===== Supplied entries

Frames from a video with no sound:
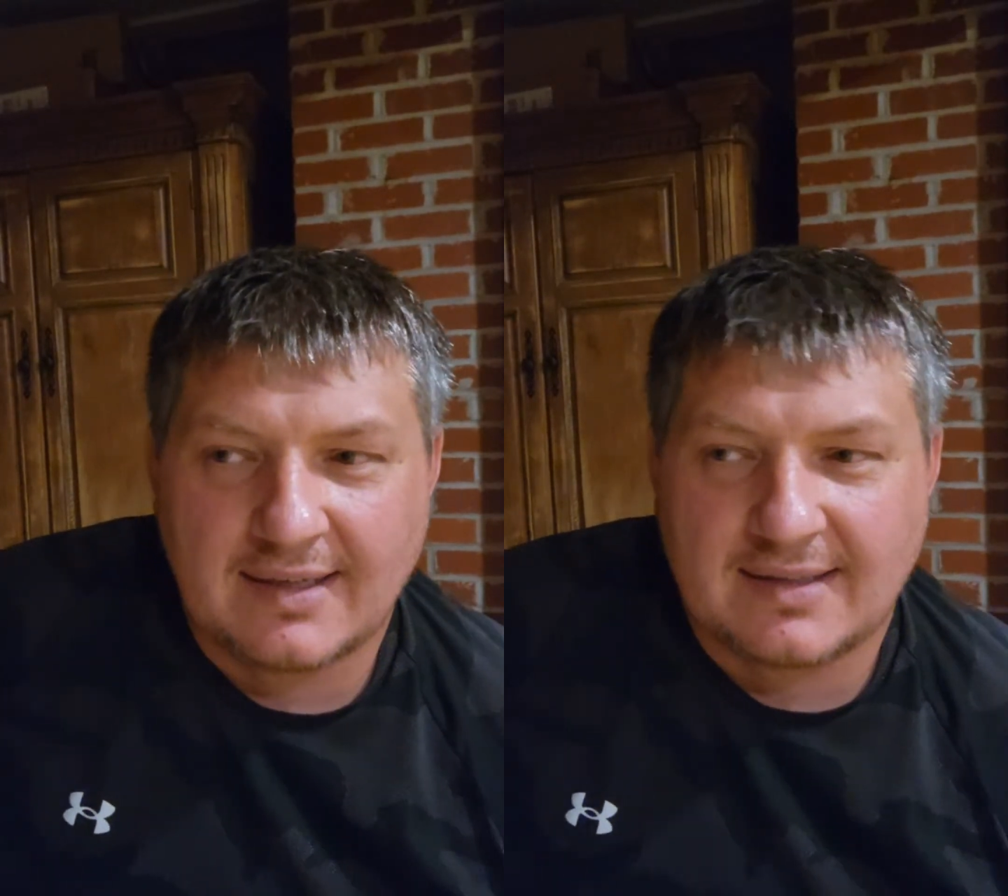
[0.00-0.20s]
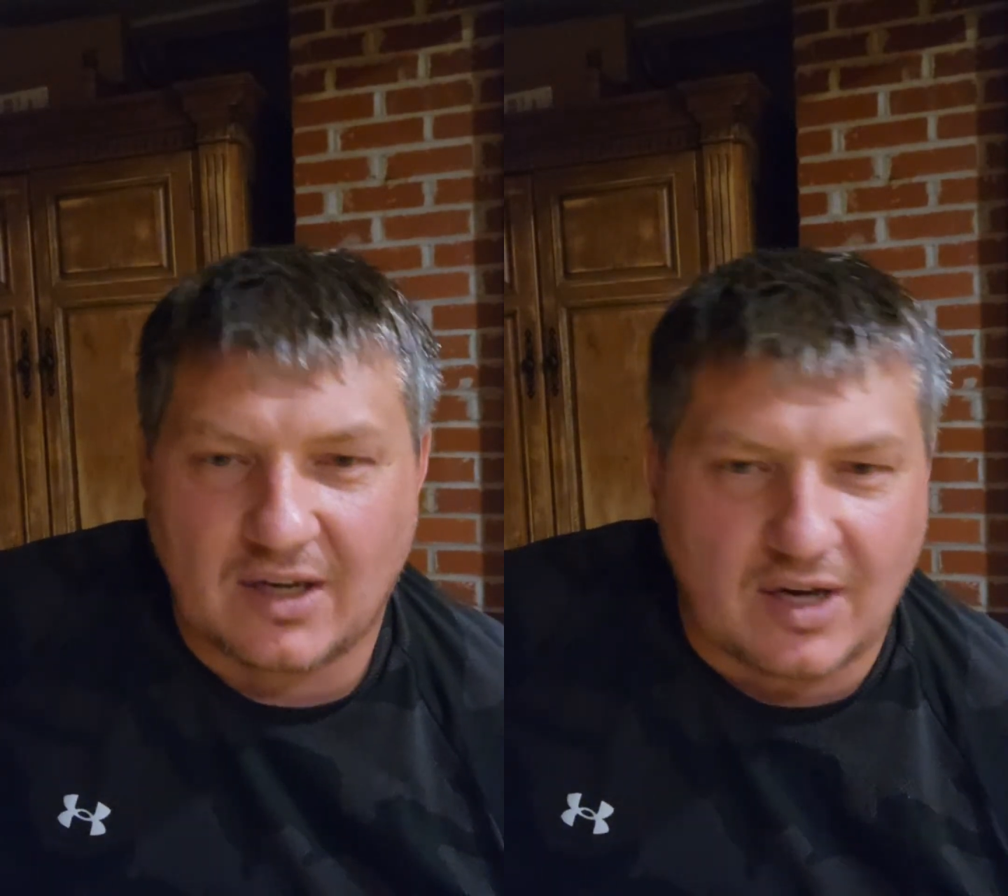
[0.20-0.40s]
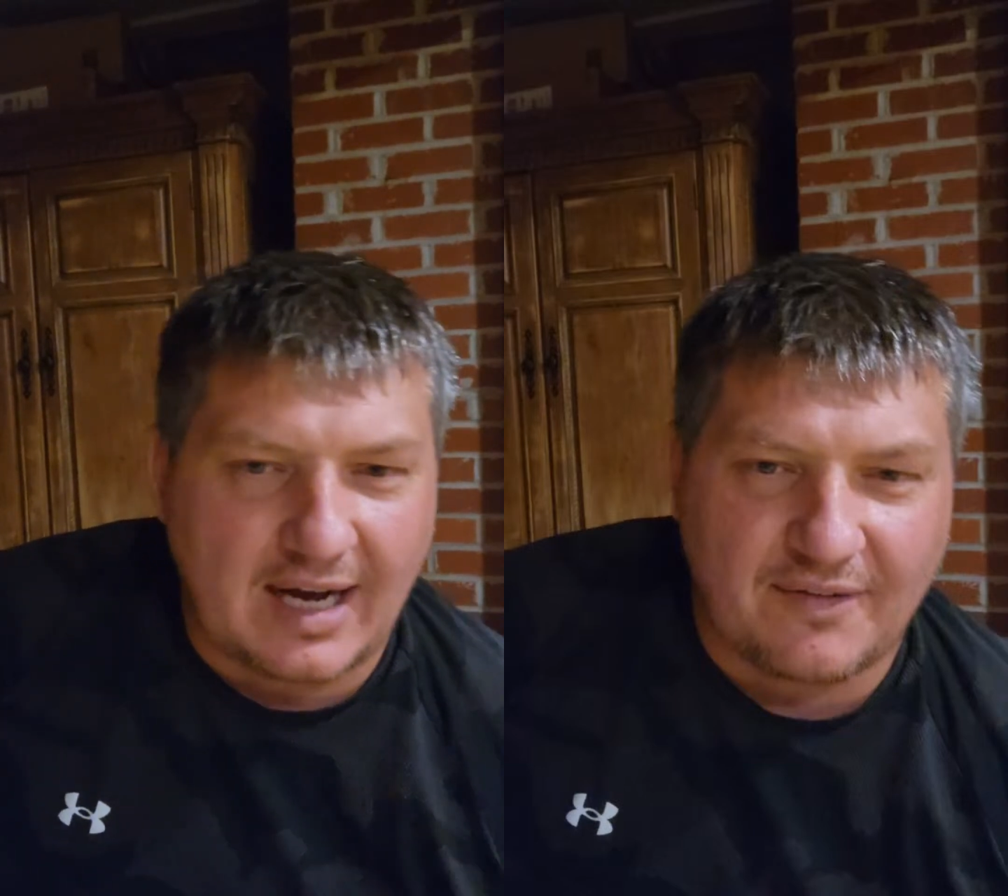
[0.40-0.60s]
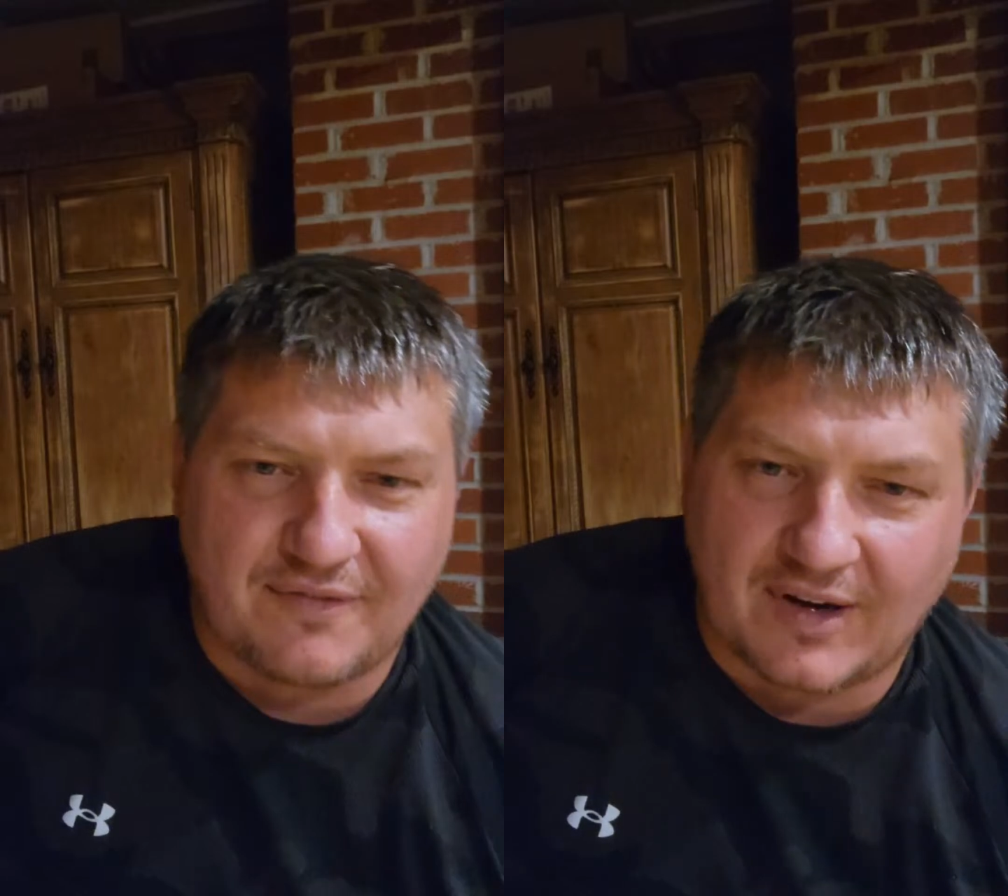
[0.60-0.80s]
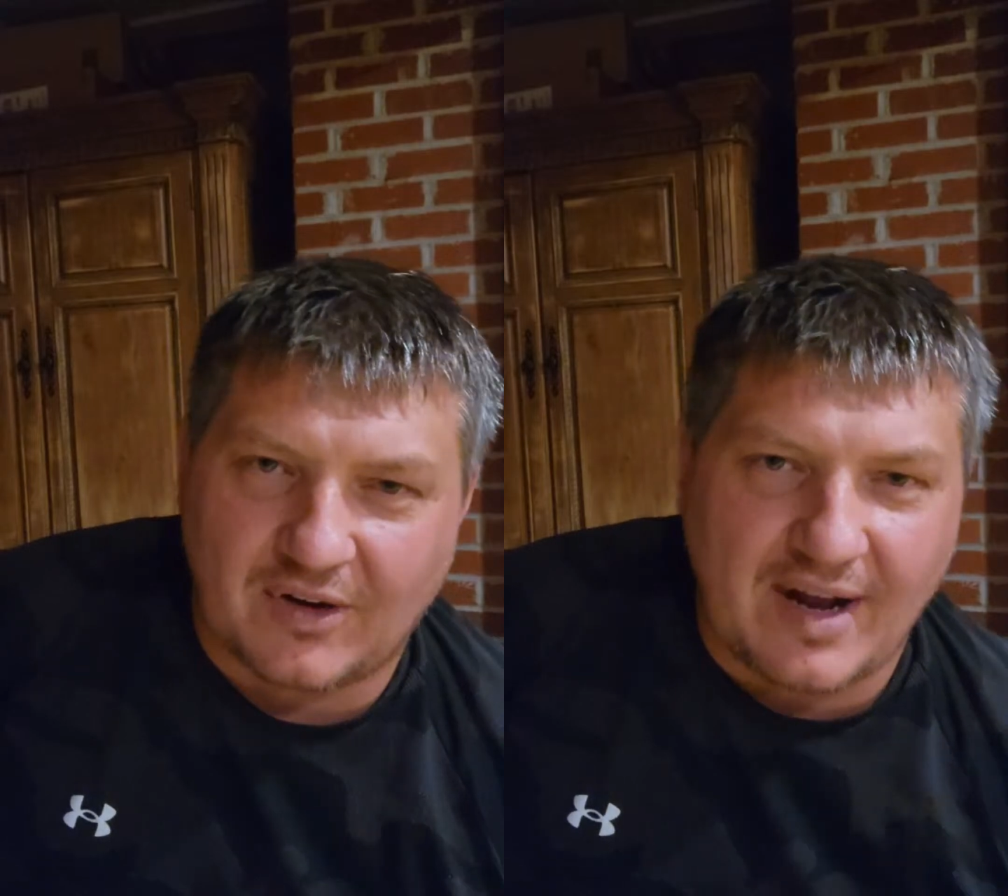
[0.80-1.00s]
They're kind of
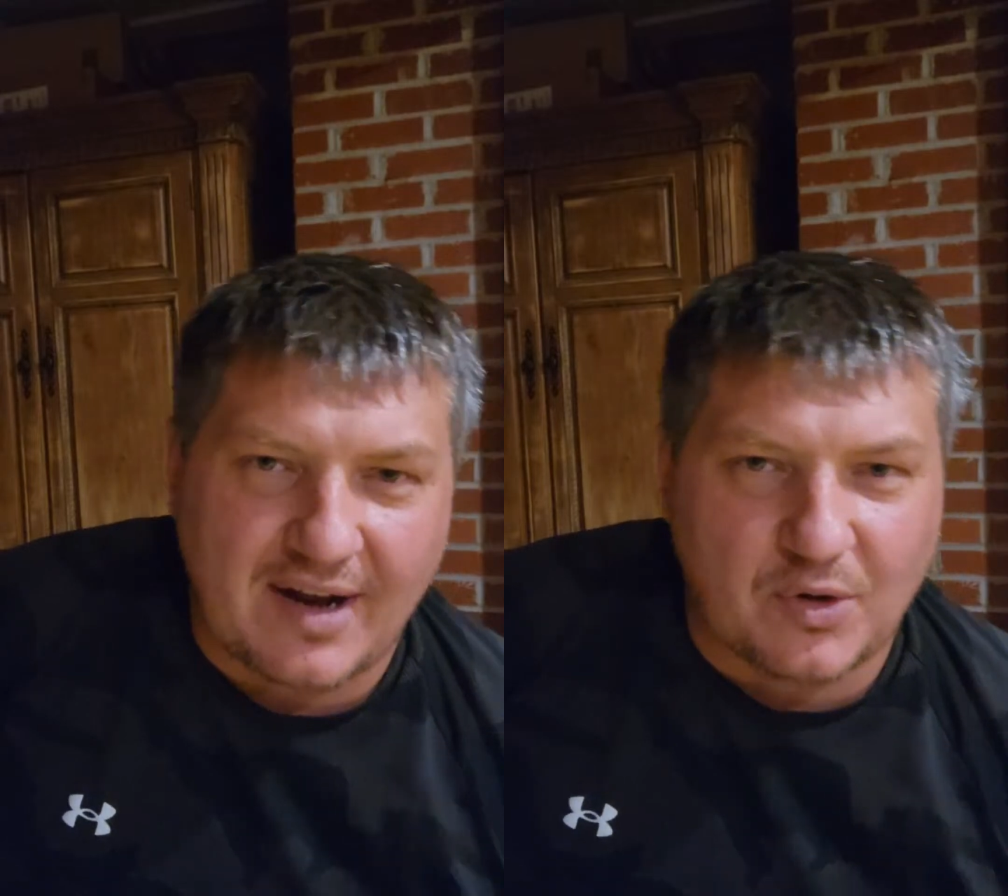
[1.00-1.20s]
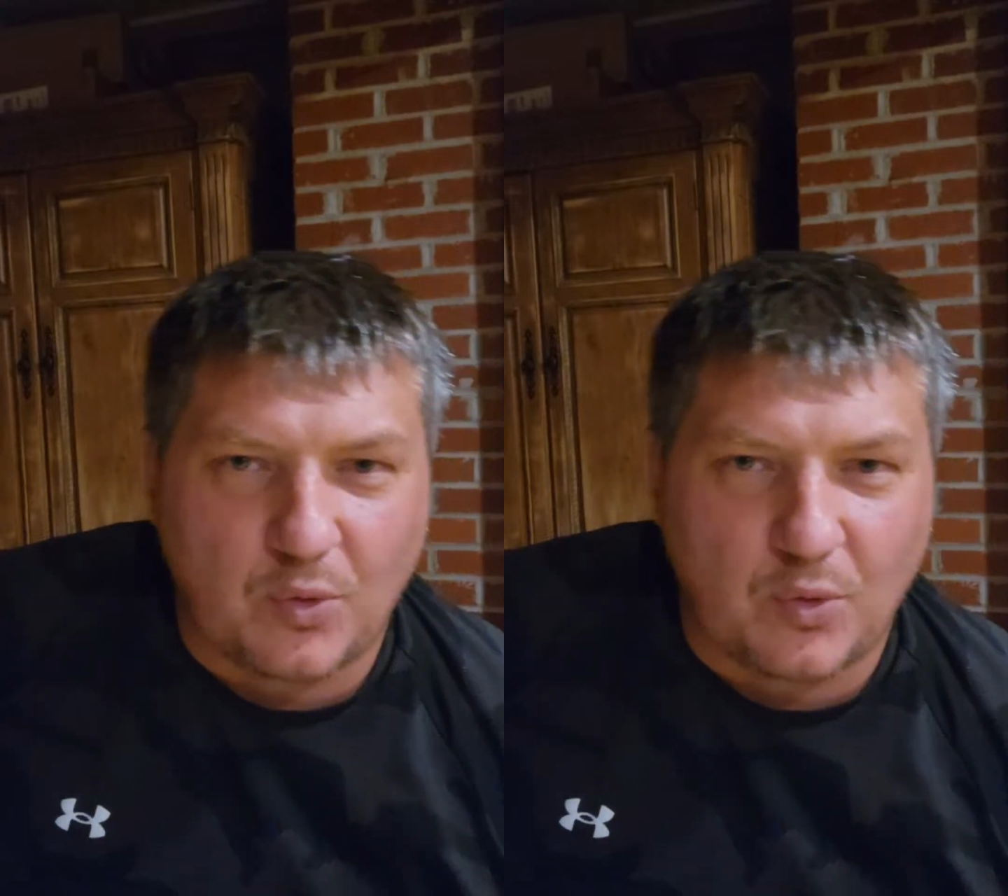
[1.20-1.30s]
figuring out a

==========

**Work to complete**. Above are the entries; write them out again exactly, omitting the pictures.

**Result of this exercise**.
Frames from a video with no sound:
[0.00-0.20s]
[0.20-0.40s]
[0.40-0.60s]
[0.60-0.80s]
[0.80-1.00s]
They're kind of
[1.00-1.20s]
[1.20-1.30s]
figuring out a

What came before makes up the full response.